[Exercise goal]: Repeat the lines from the one containing "[1:56.88-1:57.88]" through the last line of the data, exactly, pictures omitted.

[Dataset entries]:
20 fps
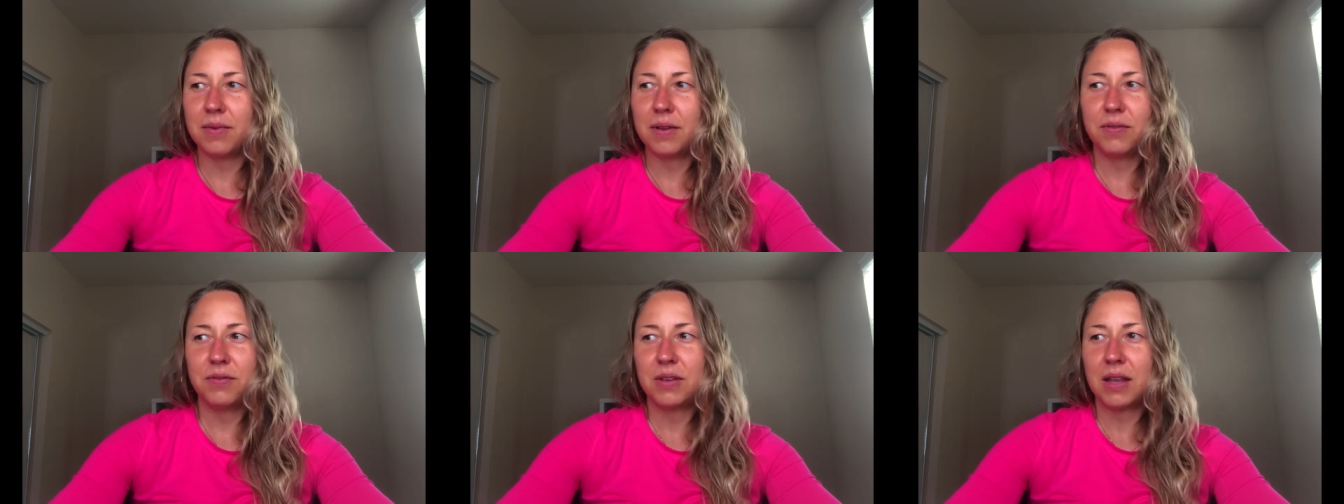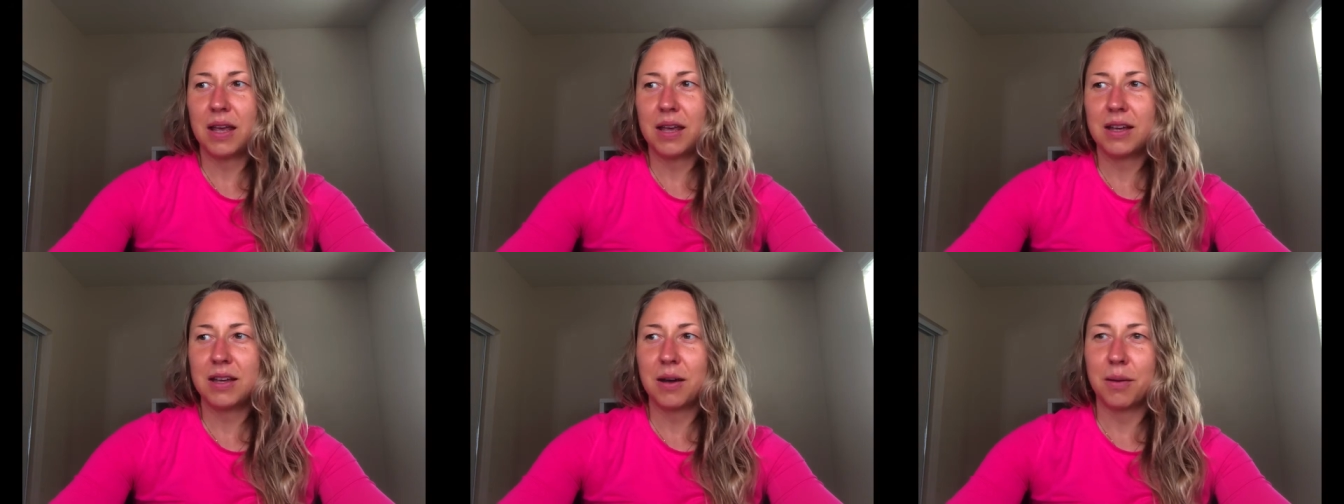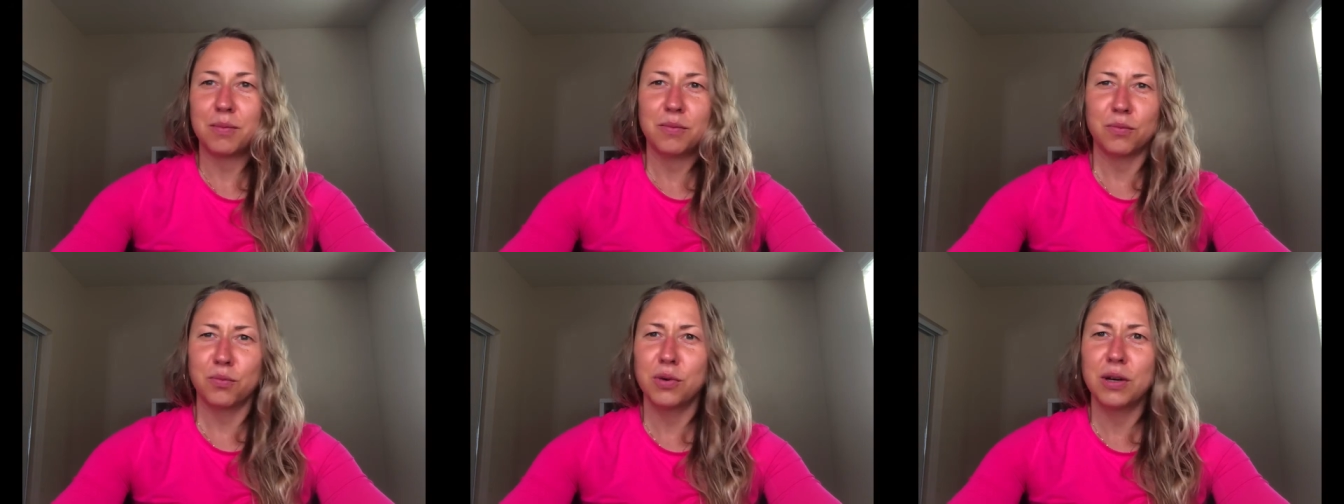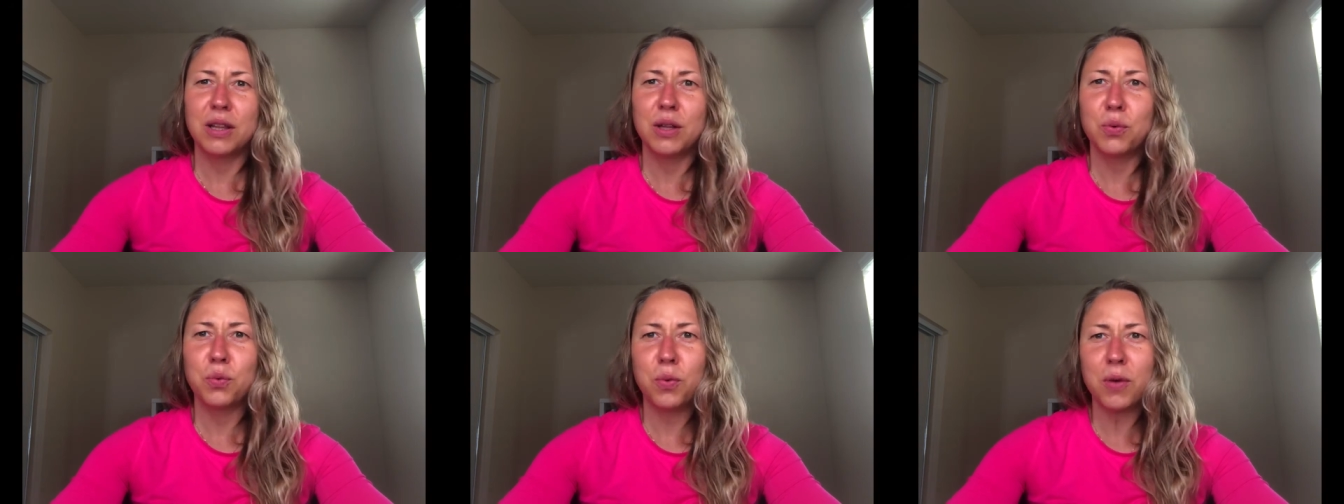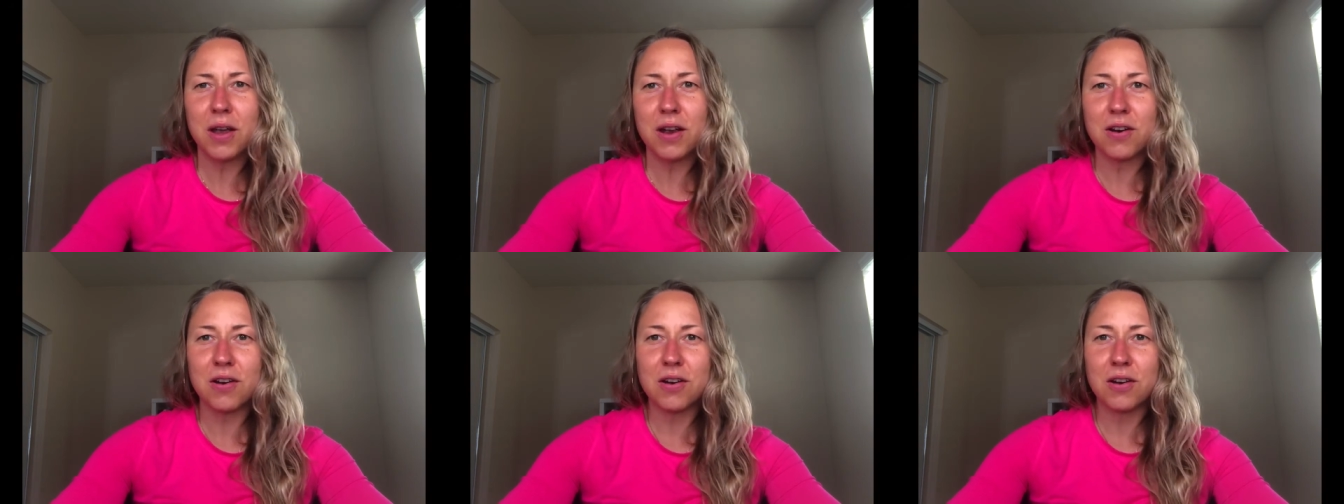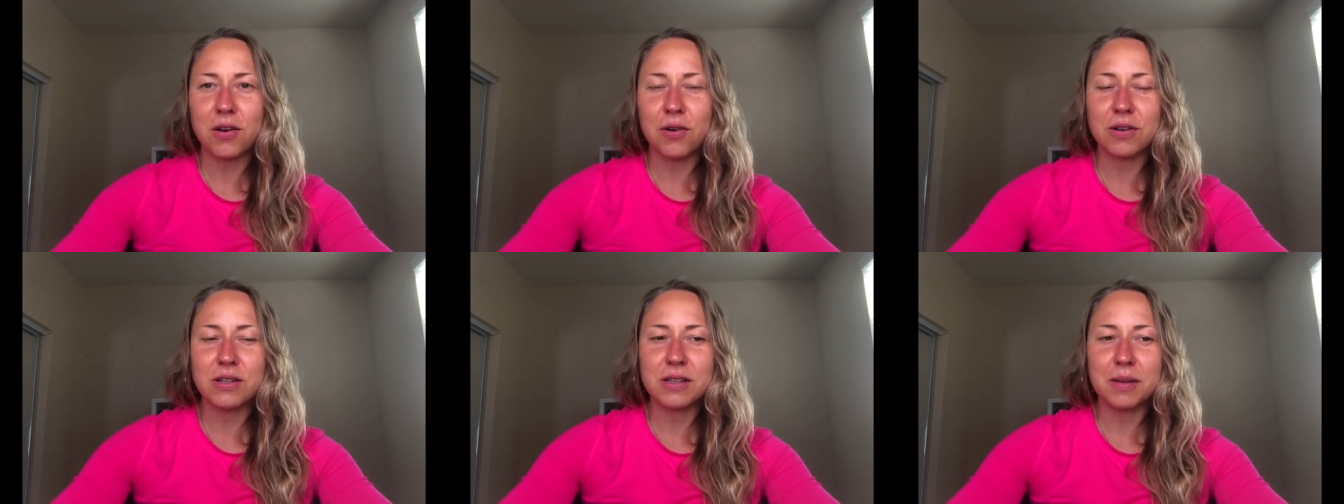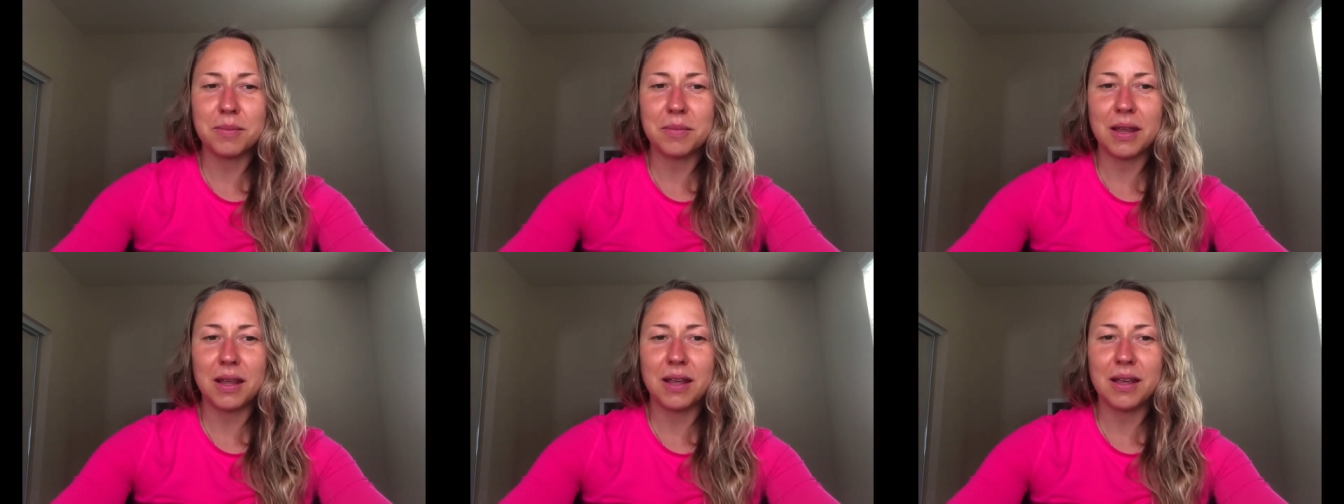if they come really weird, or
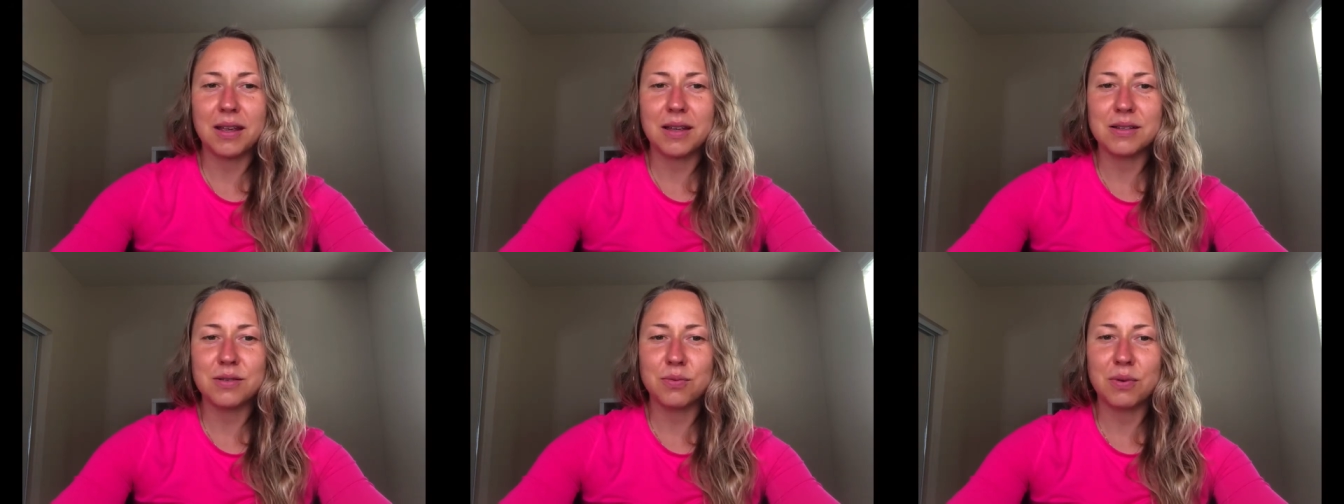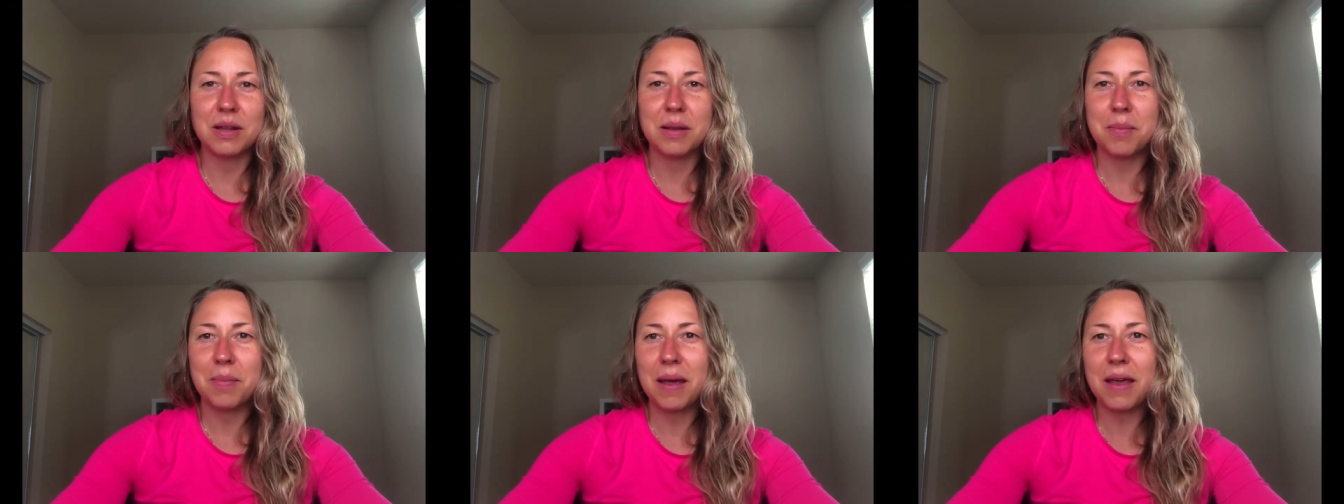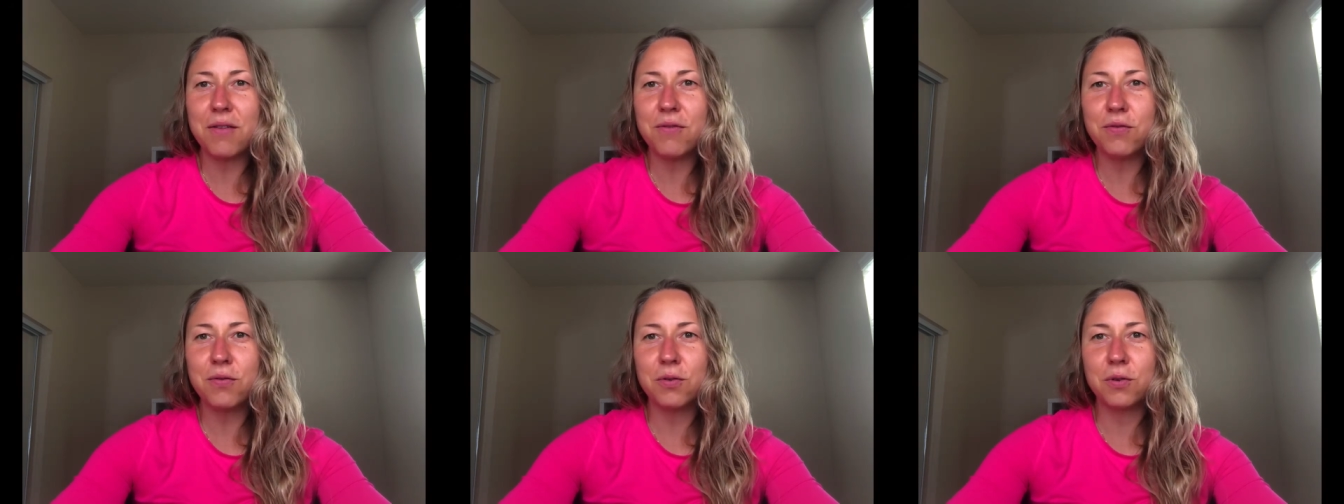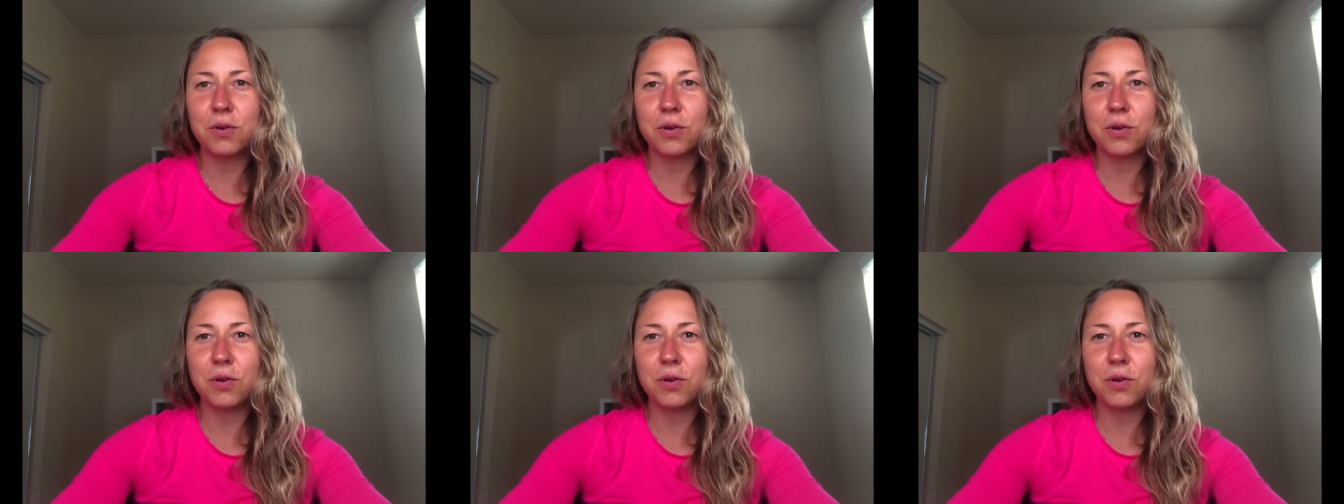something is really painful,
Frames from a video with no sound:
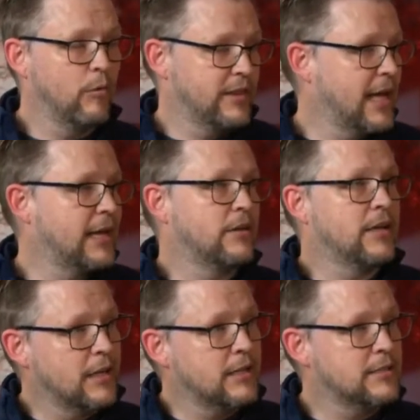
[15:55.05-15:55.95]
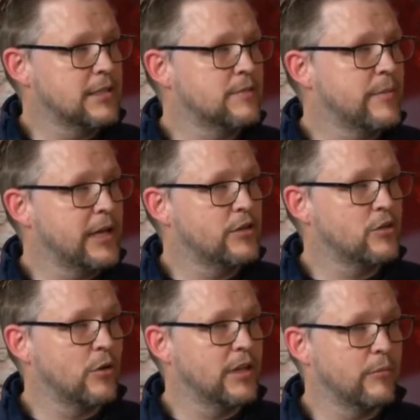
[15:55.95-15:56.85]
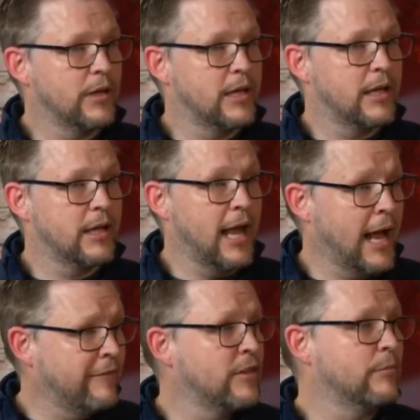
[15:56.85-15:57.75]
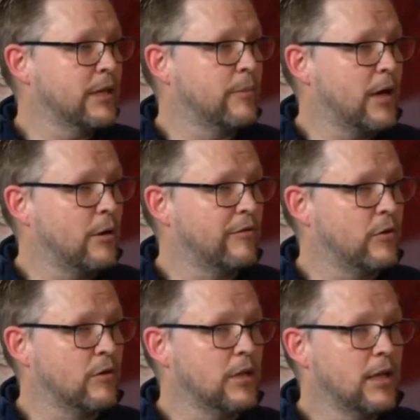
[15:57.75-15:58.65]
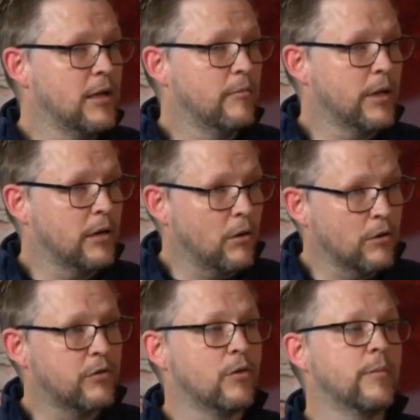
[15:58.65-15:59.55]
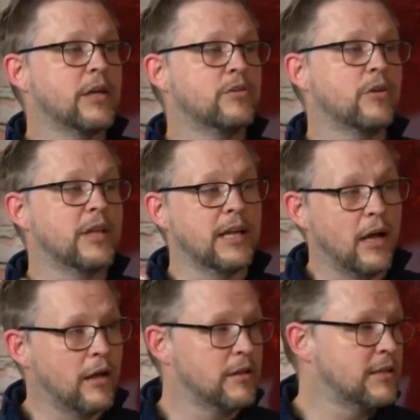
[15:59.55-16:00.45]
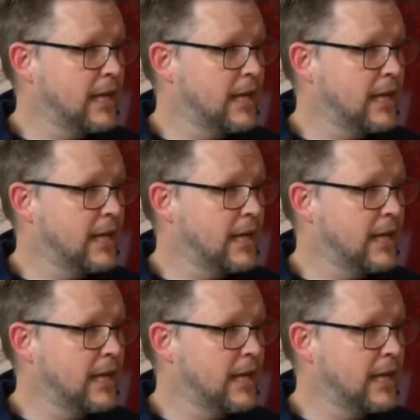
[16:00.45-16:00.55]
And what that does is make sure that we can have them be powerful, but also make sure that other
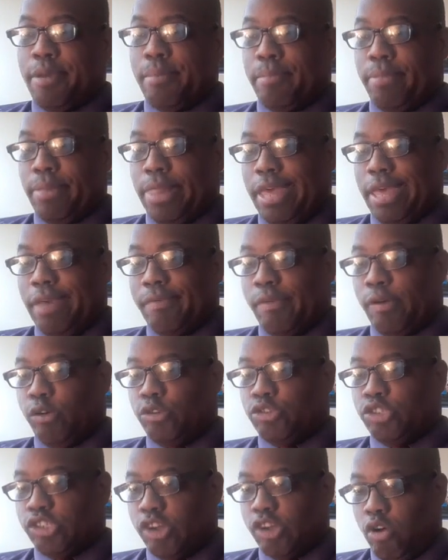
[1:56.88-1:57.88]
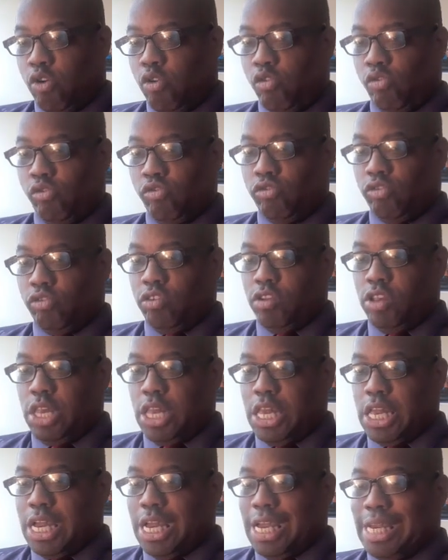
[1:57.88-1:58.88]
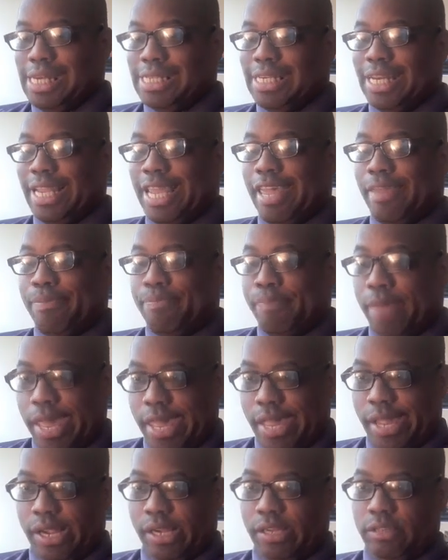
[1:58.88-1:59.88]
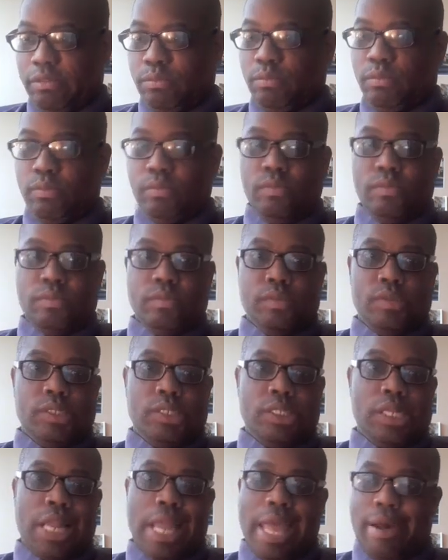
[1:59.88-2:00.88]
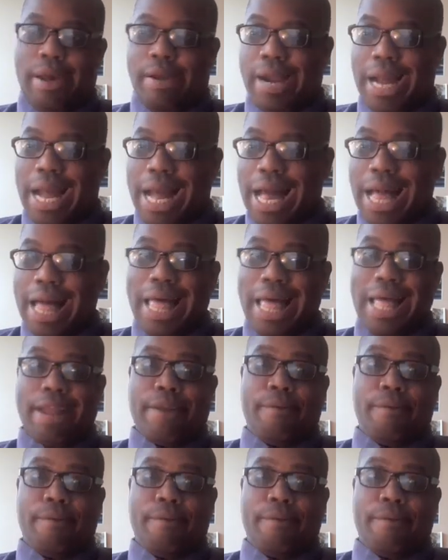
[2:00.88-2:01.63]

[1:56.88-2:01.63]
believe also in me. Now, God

[Written response]:
[1:56.88-1:57.88]
[1:57.88-1:58.88]
[1:58.88-1:59.88]
[1:59.88-2:00.88]
[2:00.88-2:01.63]

[1:56.88-2:01.63]
believe also in me. Now, God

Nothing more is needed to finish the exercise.